Understanding the Difference Between Positive Intention and Secondary Gain
As you may recall, all of our behaviors, strategies, or beliefs serve our values (roles, missions). Therefore, when they first appear (or are formed), they are always positive. (In simple terms: Value → Action that serves it.) Intention acts as a generalized strategy (in the broad sense of the word), like a vector pointing in the direction where you are most likely to find suitable ways to fulfill your value.
By serving its value, a positive intention ideally “illuminates” many alternative ways to realize it at the levels of behavior and environment.
Sometimes, the results and/or processes of implementing the variations we find can cause inconvenience to others—so people around us may perceive our behavior as negative. A similar situation can occur within our own personality, when the actions of one subpersonality, aimed at satisfying an important value, simultaneously cause significant harm to another subpersonality. In this case, our internal psychological or physical ecology is disrupted. Additionally, if, for various reasons, all possible ways to satisfy a value are reduced to just one, a person can develop a strong psychological dependency.
Throughout our lives, as we grow and develop, our values and/or their hierarchy periodically change. At the same time, the contexts in which we can realize our values usually expand, and with that, the number of resources and ways to satisfy them (potentially) increases, allowing us to stay relevant to our age and society. As you can imagine, what worked well in early childhood is not always appropriate in adulthood.
That’s why, from time to time, it’s helpful to change the means of fulfilling your values, even if your intentions remain the same. But if you’ve been using them for a long time and have gotten used to them, or are afraid to leave your comfort zone, or can’t imagine a worthy alternative, you may unconsciously want to keep “wearing your old, familiar, and comfortable childhood sneakers that are now extremely worn out and two sizes too small.”

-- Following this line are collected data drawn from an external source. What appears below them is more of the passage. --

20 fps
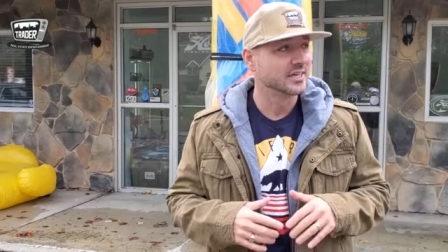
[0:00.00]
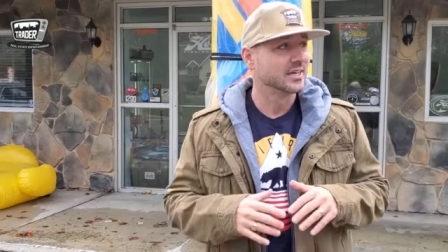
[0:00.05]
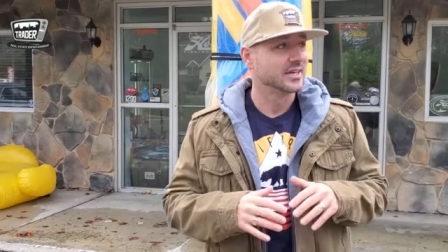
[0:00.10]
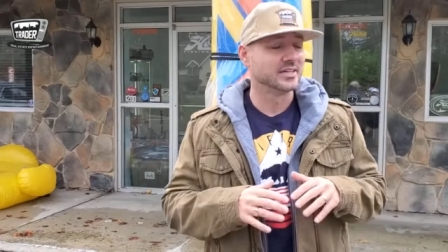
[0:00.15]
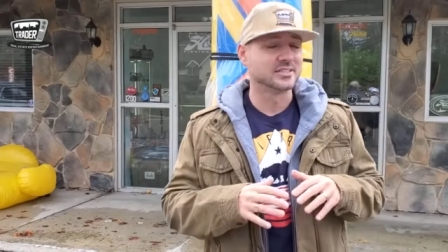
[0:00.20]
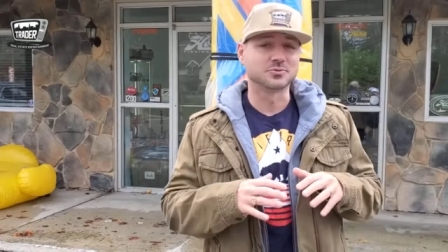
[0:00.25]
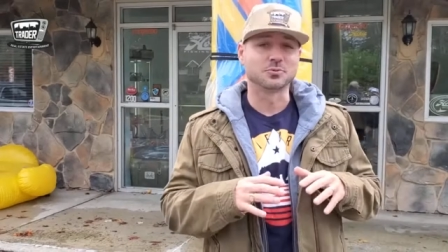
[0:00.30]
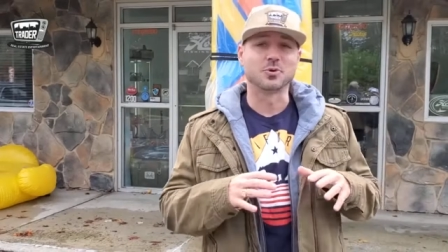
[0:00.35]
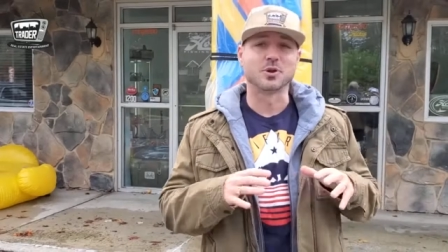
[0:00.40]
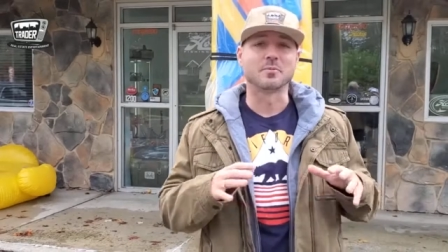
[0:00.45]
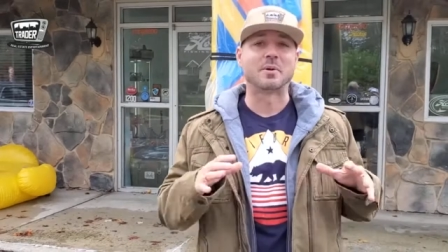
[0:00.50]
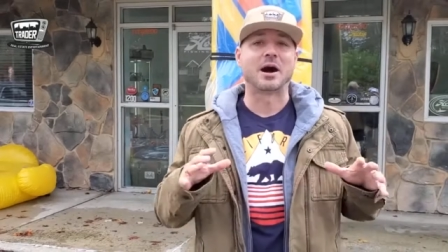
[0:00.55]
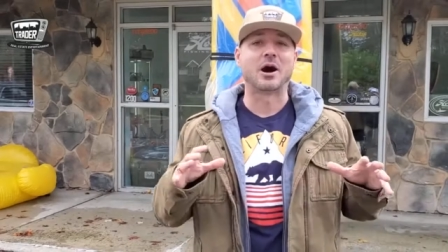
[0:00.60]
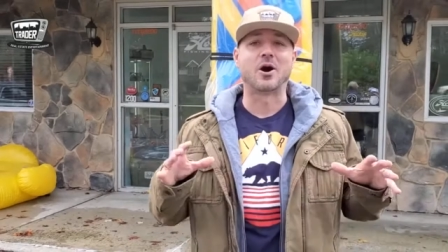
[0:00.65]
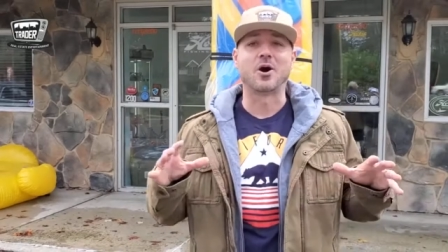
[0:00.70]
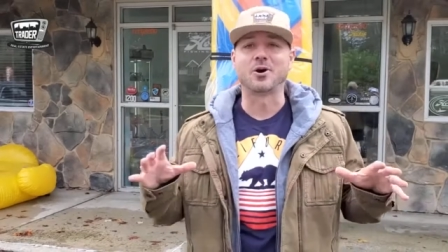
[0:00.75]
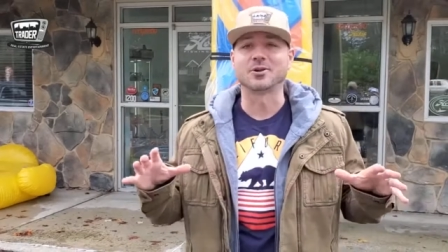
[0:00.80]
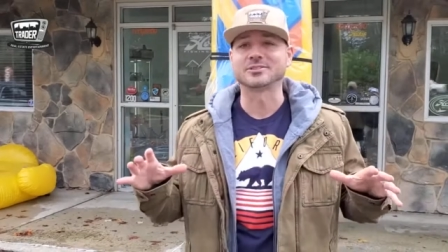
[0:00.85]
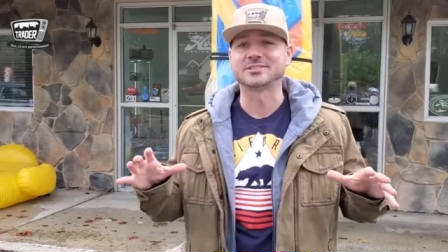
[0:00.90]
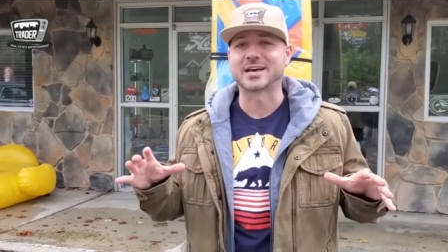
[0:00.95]
is one of my
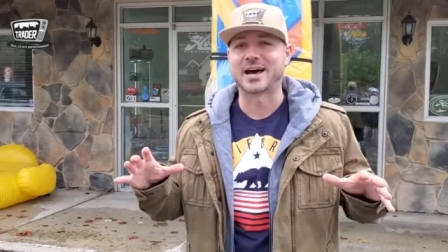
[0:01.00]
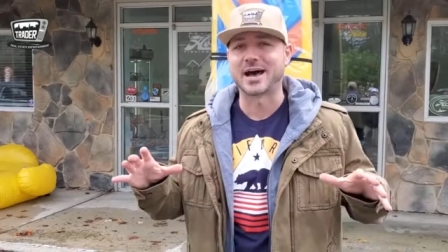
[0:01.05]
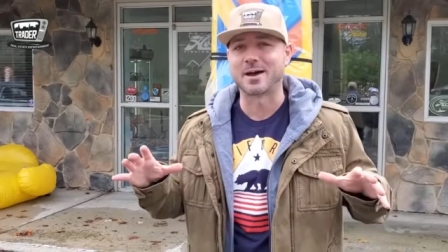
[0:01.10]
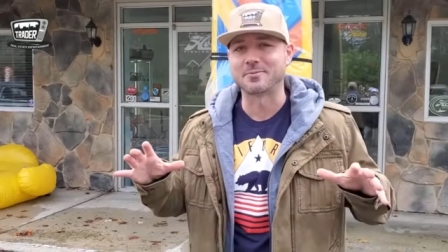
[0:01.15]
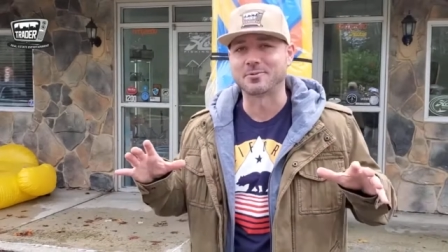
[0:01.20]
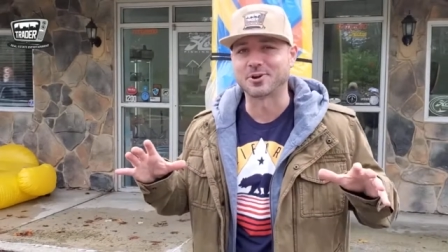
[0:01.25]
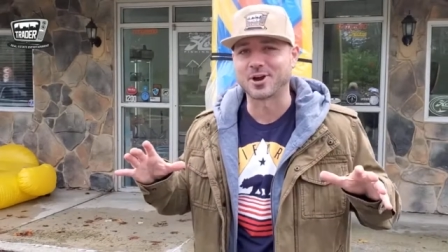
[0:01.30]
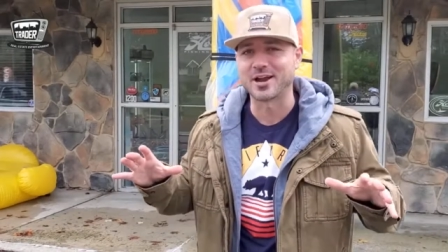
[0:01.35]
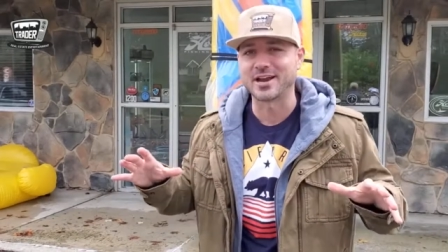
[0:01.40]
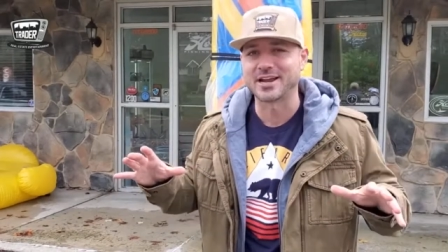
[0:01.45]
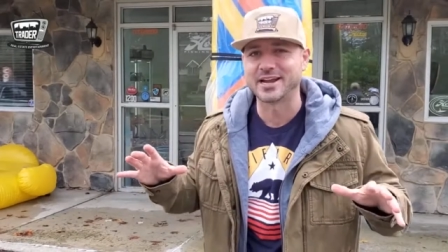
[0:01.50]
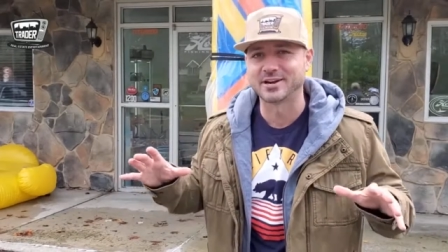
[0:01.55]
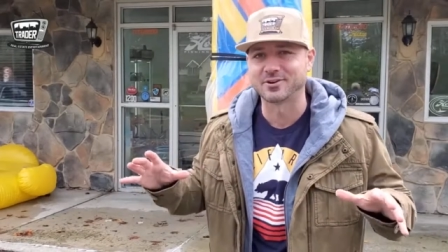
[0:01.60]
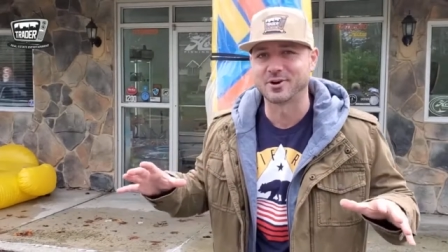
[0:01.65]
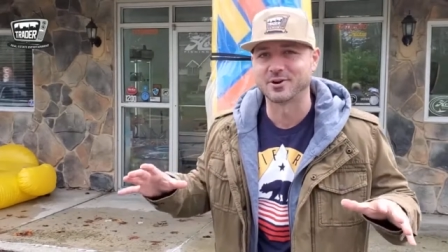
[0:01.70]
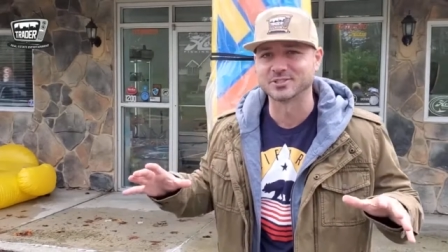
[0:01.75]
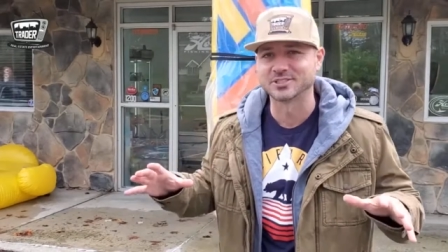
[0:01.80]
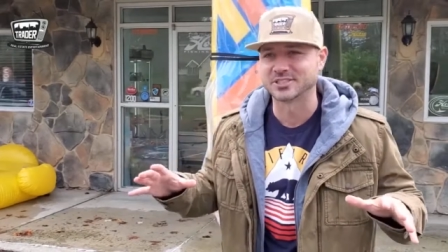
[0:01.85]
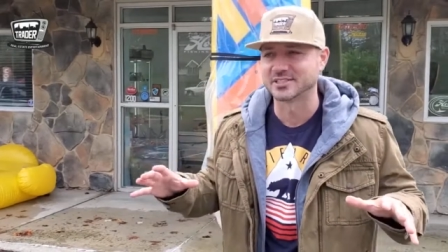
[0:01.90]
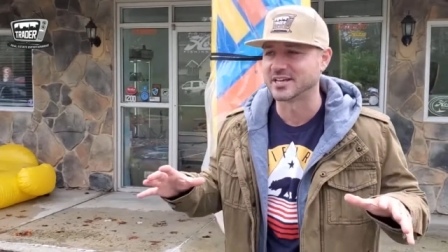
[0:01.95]
all-time great
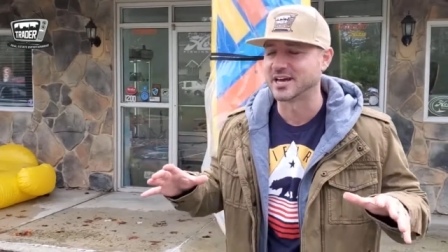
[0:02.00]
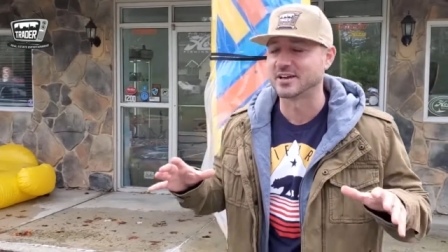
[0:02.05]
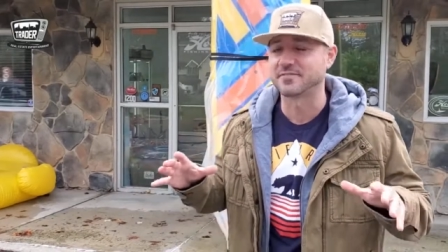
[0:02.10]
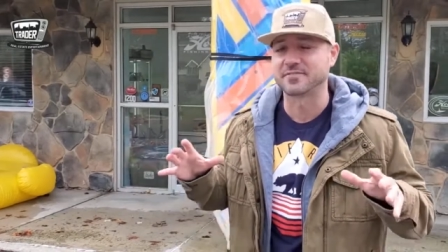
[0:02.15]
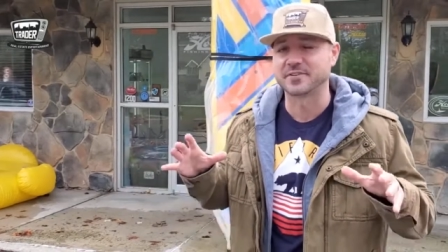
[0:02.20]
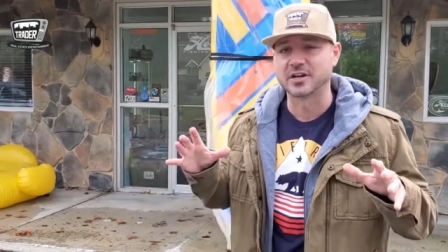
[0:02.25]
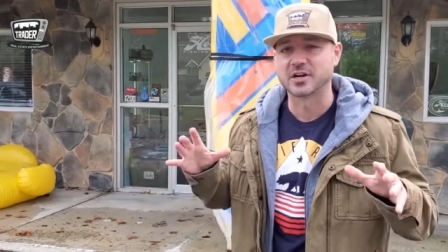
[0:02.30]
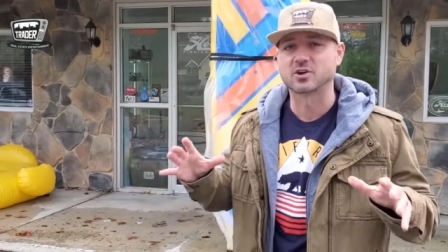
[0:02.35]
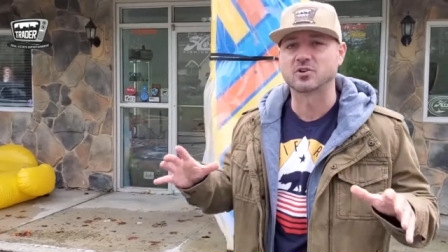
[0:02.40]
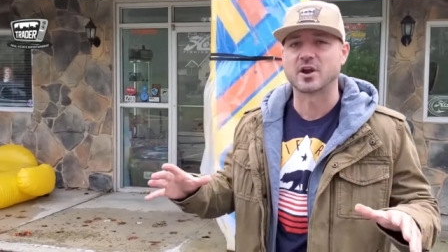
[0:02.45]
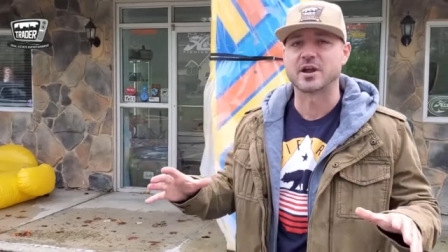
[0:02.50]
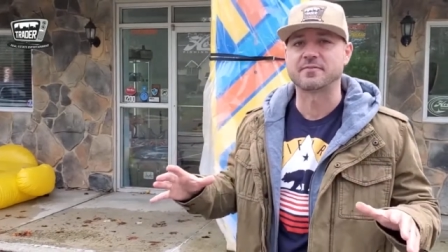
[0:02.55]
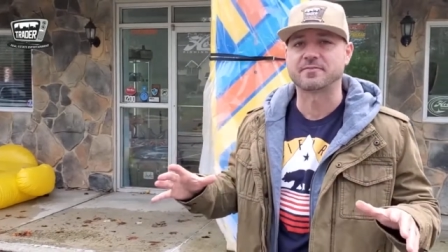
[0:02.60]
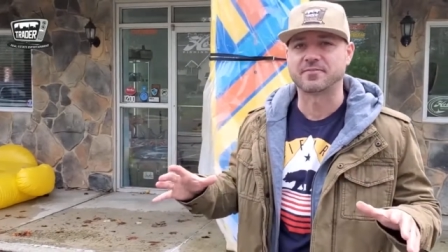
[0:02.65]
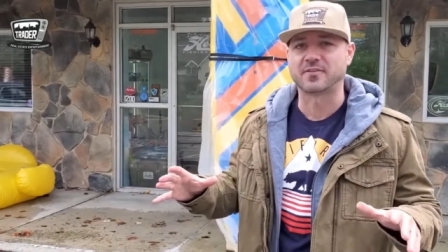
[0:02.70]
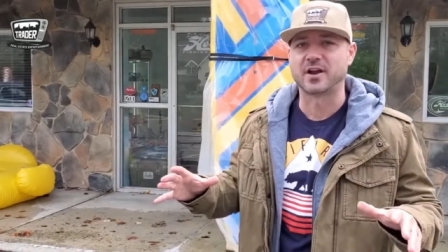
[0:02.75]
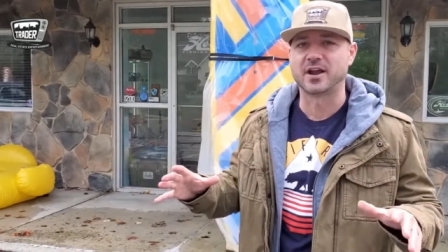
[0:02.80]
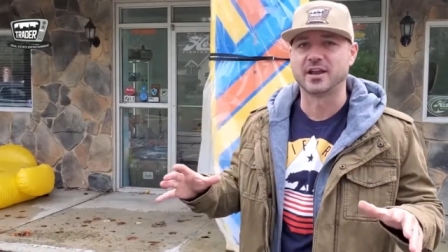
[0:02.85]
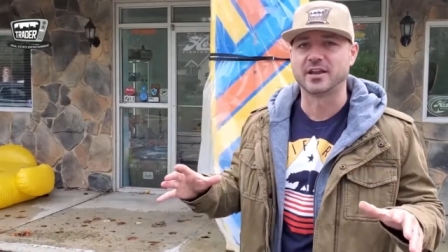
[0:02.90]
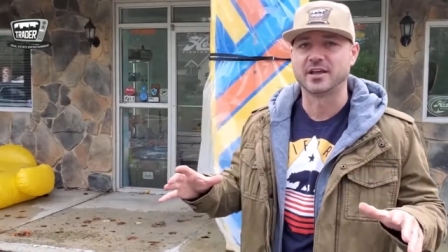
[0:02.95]
heroes in life and a great
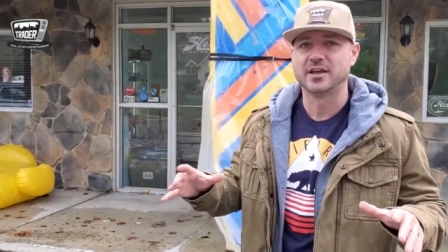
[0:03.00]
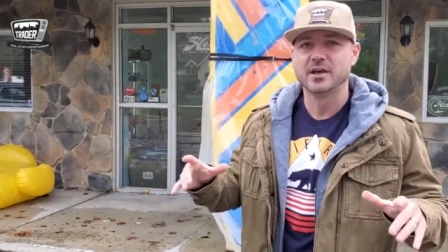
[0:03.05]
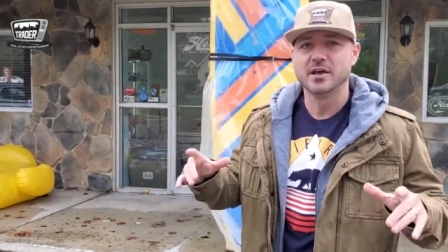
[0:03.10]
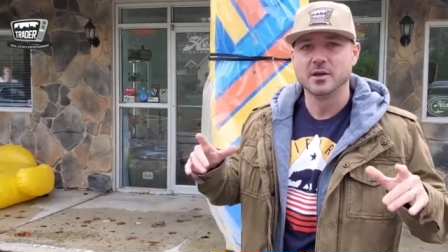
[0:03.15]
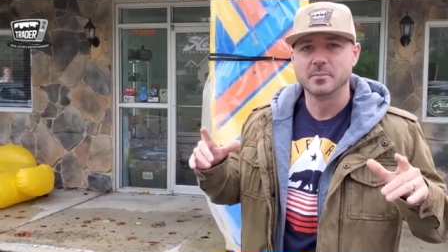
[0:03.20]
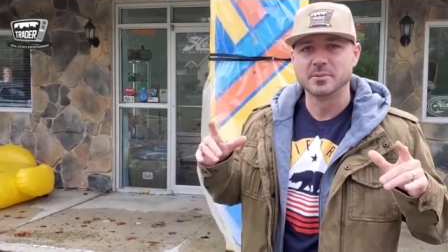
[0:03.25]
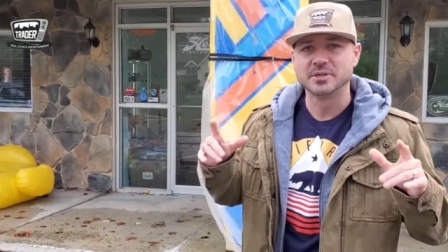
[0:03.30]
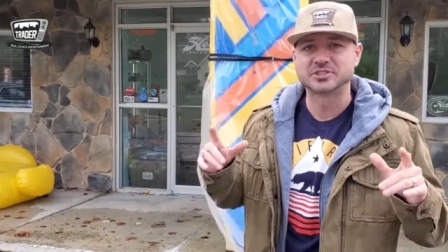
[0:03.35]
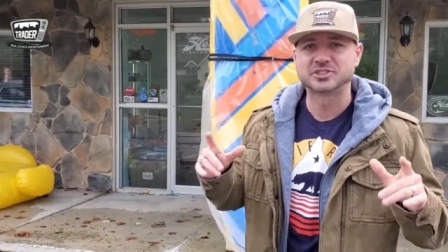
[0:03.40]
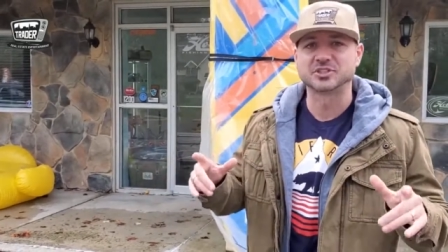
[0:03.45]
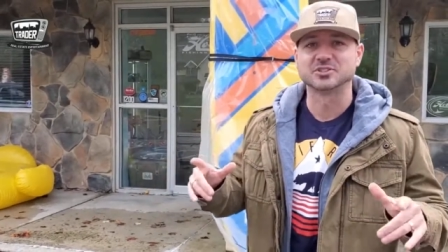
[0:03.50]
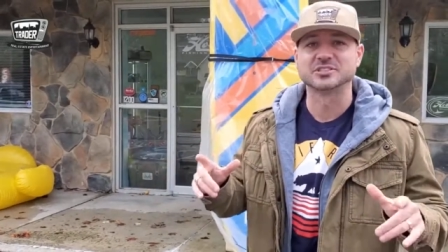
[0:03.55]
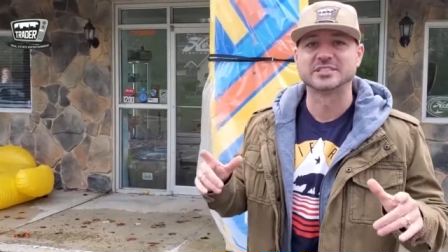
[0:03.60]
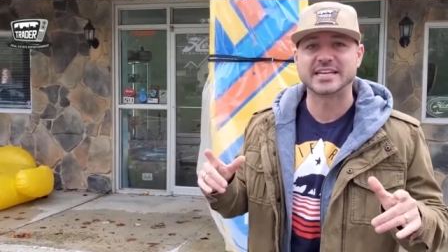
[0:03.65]
friend, Mr.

Sometimes, certain values can be fully and appropriately satisfied at a certain age and no longer need an intention—like a child’s bike no longer needs training wheels once the child learns to balance on their own. Ideally, you would “retire” all the options associated with that intention. But people rarely reconsider the usefulness of their actions, strategies, and beliefs, so they keep “chewing over” the same old things out of habit.
Sometimes, people simply forget why they started doing certain things in the first place and continue to spend their resources out of habit, coming up with clever and convincing explanations for their odd behaviors.
Another thing that sometimes prevents us from changing in a timely manner is the connections and interdependencies with other values that have developed over a long period of using the old way of fulfilling a positive intention. If these connections were flexible and appropriate, change wouldn’t be so scary. But when, due to limited resources (or some kind of prohibition), a person finds an inefficient way to fulfill one of their intentions, their psyche tries to “squeeze out” as much benefit as possible from the situation. These “sticking together” of ways to fulfill intentions usually happen by accident, when the psyche, which has long been searching for at least one way to satisfy an important value, grabs onto any option—even if it’s not healthy.
Example
Let’s say two brothers, emotionally ignored by their parents, once got into a fight to see which of them their father disliked more. The children’s intention here, for example, is to prove to each other their special importance to the family and their unconditional value to their parents. Suddenly, their father comes in because of the noise, yells at the boys, separates them, and spends 10 minutes telling them they’re idiots (he, by the way, also has a positive intention). It seems like this episode ended badly and unproductively. The brothers’ intentions were “fulfilled” after the fight, and they realized their father is equally indifferent to both. In the future, there should be no need to fight over this again. But the children’s psyche picked up an interesting pattern: if you start a fight, a significant relative will magically appear and give you at least 10 minutes of the attention you crave! After this, the brothers will unconsciously start fighting as the only way to get their father’s attention.
As we can see, there is no longer a natural need for the original intention, but the way of fulfilling it suddenly becomes especially important for the value of “love,” since the children have no other way to satisfy it.
It’s possible that while you were using your old belief (which once served one of your values), other “consumers” (values) of the process or result of that belief “stuck” to it, following the principle: “why give up free resources?” If these additional, outside values don’t have better alternatives for satisfying themselves, they will fiercely resist change, because they can’t allow themselves to lose their only way of being realized. As a result of this codependency, all attempts by the primary value to switch to a more appropriate way of self-realization will be strongly blocked. This is roughly how secondary gains work.
By the way, not every old belief has secondary gains, but every one of them must have a positive intention, which may still be relevant or may have already been fully realized.